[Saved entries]
- - - - - - -

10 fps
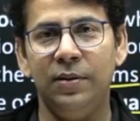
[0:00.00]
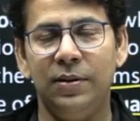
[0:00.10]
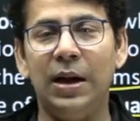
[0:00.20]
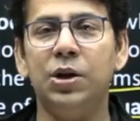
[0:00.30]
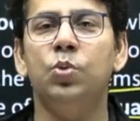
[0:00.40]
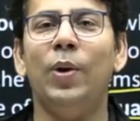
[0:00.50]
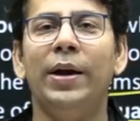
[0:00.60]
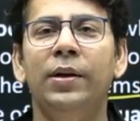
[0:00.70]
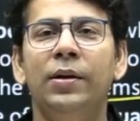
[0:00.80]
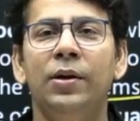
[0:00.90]
That is
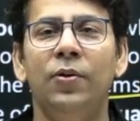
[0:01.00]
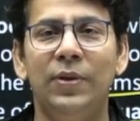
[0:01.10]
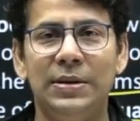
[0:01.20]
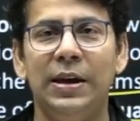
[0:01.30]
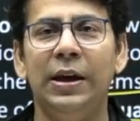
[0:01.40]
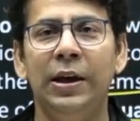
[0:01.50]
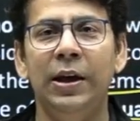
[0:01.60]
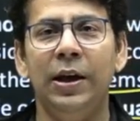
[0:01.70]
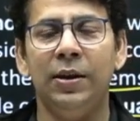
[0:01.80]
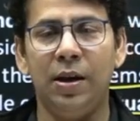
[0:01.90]
why we say
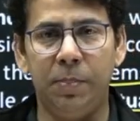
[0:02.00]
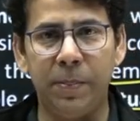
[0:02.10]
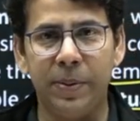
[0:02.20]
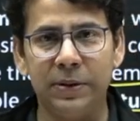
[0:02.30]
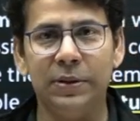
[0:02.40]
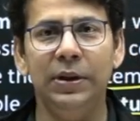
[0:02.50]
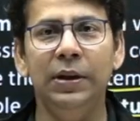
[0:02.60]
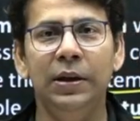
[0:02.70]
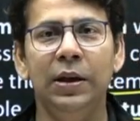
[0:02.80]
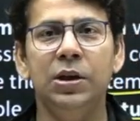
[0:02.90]
that paper
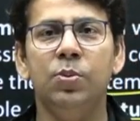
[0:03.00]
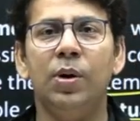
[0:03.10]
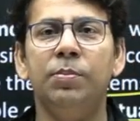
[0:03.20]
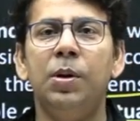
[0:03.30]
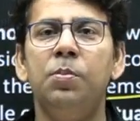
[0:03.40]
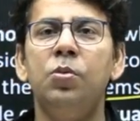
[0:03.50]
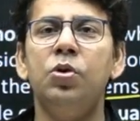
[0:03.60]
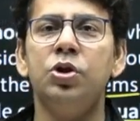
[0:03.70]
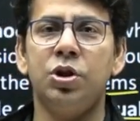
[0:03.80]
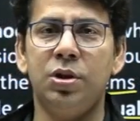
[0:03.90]
3 is one of the
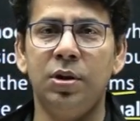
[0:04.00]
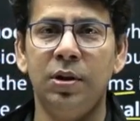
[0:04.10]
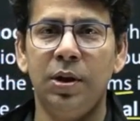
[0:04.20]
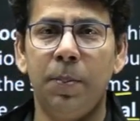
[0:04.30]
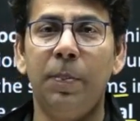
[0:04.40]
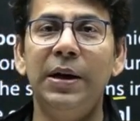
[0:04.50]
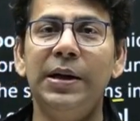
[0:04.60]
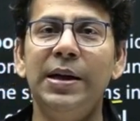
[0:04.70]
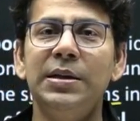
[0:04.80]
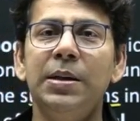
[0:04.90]
most
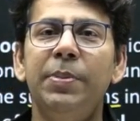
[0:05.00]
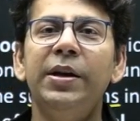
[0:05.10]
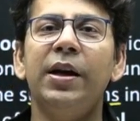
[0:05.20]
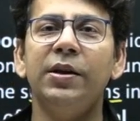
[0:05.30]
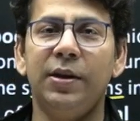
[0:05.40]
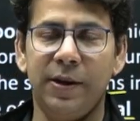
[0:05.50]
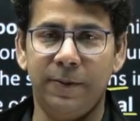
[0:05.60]
multidisciplinary thing.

- - - - - - -

## [Assignment]
An exact copy of the records above is needed, with the pictures removed.

## [Answer box]
10 fps
[0:00.00]
[0:00.10]
[0:00.20]
[0:00.30]
[0:00.40]
[0:00.50]
[0:00.60]
[0:00.70]
[0:00.80]
[0:00.90]
That is
[0:01.00]
[0:01.10]
[0:01.20]
[0:01.30]
[0:01.40]
[0:01.50]
[0:01.60]
[0:01.70]
[0:01.80]
[0:01.90]
why we say
[0:02.00]
[0:02.10]
[0:02.20]
[0:02.30]
[0:02.40]
[0:02.50]
[0:02.60]
[0:02.70]
[0:02.80]
[0:02.90]
that paper
[0:03.00]
[0:03.10]
[0:03.20]
[0:03.30]
[0:03.40]
[0:03.50]
[0:03.60]
[0:03.70]
[0:03.80]
[0:03.90]
3 is one of the
[0:04.00]
[0:04.10]
[0:04.20]
[0:04.30]
[0:04.40]
[0:04.50]
[0:04.60]
[0:04.70]
[0:04.80]
[0:04.90]
most
[0:05.00]
[0:05.10]
[0:05.20]
[0:05.30]
[0:05.40]
[0:05.50]
[0:05.60]
multidisciplinary thing.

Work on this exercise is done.